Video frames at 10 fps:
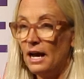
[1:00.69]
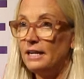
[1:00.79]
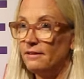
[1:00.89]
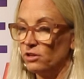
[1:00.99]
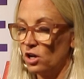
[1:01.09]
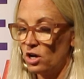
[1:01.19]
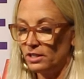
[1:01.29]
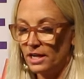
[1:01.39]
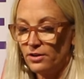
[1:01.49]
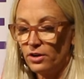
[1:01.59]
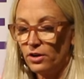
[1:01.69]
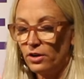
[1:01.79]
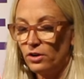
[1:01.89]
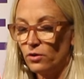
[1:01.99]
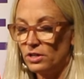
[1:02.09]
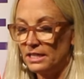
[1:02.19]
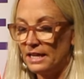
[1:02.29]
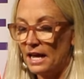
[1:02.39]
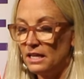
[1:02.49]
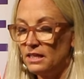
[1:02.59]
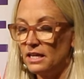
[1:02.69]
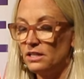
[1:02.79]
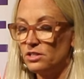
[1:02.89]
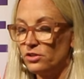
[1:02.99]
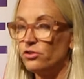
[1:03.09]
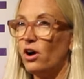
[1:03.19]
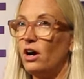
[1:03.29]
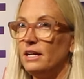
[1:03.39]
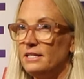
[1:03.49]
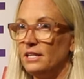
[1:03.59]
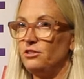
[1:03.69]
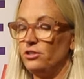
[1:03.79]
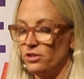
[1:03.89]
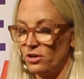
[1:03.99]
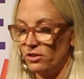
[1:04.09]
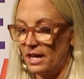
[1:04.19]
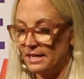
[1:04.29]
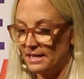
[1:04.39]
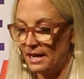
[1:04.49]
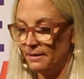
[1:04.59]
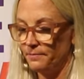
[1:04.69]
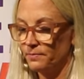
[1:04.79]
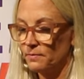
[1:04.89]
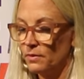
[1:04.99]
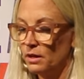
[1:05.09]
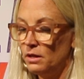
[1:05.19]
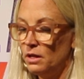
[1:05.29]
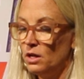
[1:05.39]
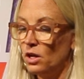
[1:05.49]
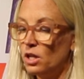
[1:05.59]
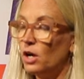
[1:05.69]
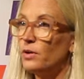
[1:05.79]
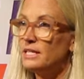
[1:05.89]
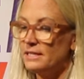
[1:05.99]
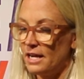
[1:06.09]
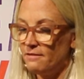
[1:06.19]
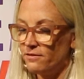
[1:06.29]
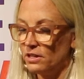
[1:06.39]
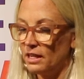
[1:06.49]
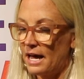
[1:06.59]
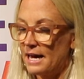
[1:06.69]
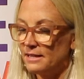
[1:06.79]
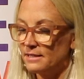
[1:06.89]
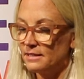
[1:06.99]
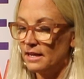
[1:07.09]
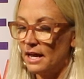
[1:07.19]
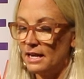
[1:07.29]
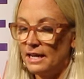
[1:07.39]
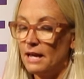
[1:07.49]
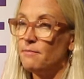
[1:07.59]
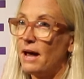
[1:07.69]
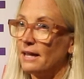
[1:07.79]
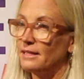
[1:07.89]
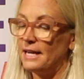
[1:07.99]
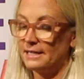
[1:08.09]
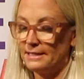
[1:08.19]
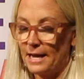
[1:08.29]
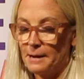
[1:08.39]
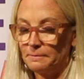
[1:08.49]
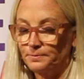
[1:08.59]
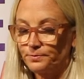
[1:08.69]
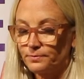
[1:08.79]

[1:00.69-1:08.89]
I never called on her or did anything to draw attention to her that day. Chloe stayed for class and came back the next day.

*Action item*:
Give the data above again, exactly, with every picture removed.

*Output*:
Video frames at 10 fps:
[1:00.69]
[1:00.79]
[1:00.89]
[1:00.99]
[1:01.09]
[1:01.19]
[1:01.29]
[1:01.39]
[1:01.49]
[1:01.59]
[1:01.69]
[1:01.79]
[1:01.89]
[1:01.99]
[1:02.09]
[1:02.19]
[1:02.29]
[1:02.39]
[1:02.49]
[1:02.59]
[1:02.69]
[1:02.79]
[1:02.89]
[1:02.99]
[1:03.09]
[1:03.19]
[1:03.29]
[1:03.39]
[1:03.49]
[1:03.59]
[1:03.69]
[1:03.79]
[1:03.89]
[1:03.99]
[1:04.09]
[1:04.19]
[1:04.29]
[1:04.39]
[1:04.49]
[1:04.59]
[1:04.69]
[1:04.79]
[1:04.89]
[1:04.99]
[1:05.09]
[1:05.19]
[1:05.29]
[1:05.39]
[1:05.49]
[1:05.59]
[1:05.69]
[1:05.79]
[1:05.89]
[1:05.99]
[1:06.09]
[1:06.19]
[1:06.29]
[1:06.39]
[1:06.49]
[1:06.59]
[1:06.69]
[1:06.79]
[1:06.89]
[1:06.99]
[1:07.09]
[1:07.19]
[1:07.29]
[1:07.39]
[1:07.49]
[1:07.59]
[1:07.69]
[1:07.79]
[1:07.89]
[1:07.99]
[1:08.09]
[1:08.19]
[1:08.29]
[1:08.39]
[1:08.49]
[1:08.59]
[1:08.69]
[1:08.79]

[1:00.69-1:08.89]
I never called on her or did anything to draw attention to her that day. Chloe stayed for class and came back the next day.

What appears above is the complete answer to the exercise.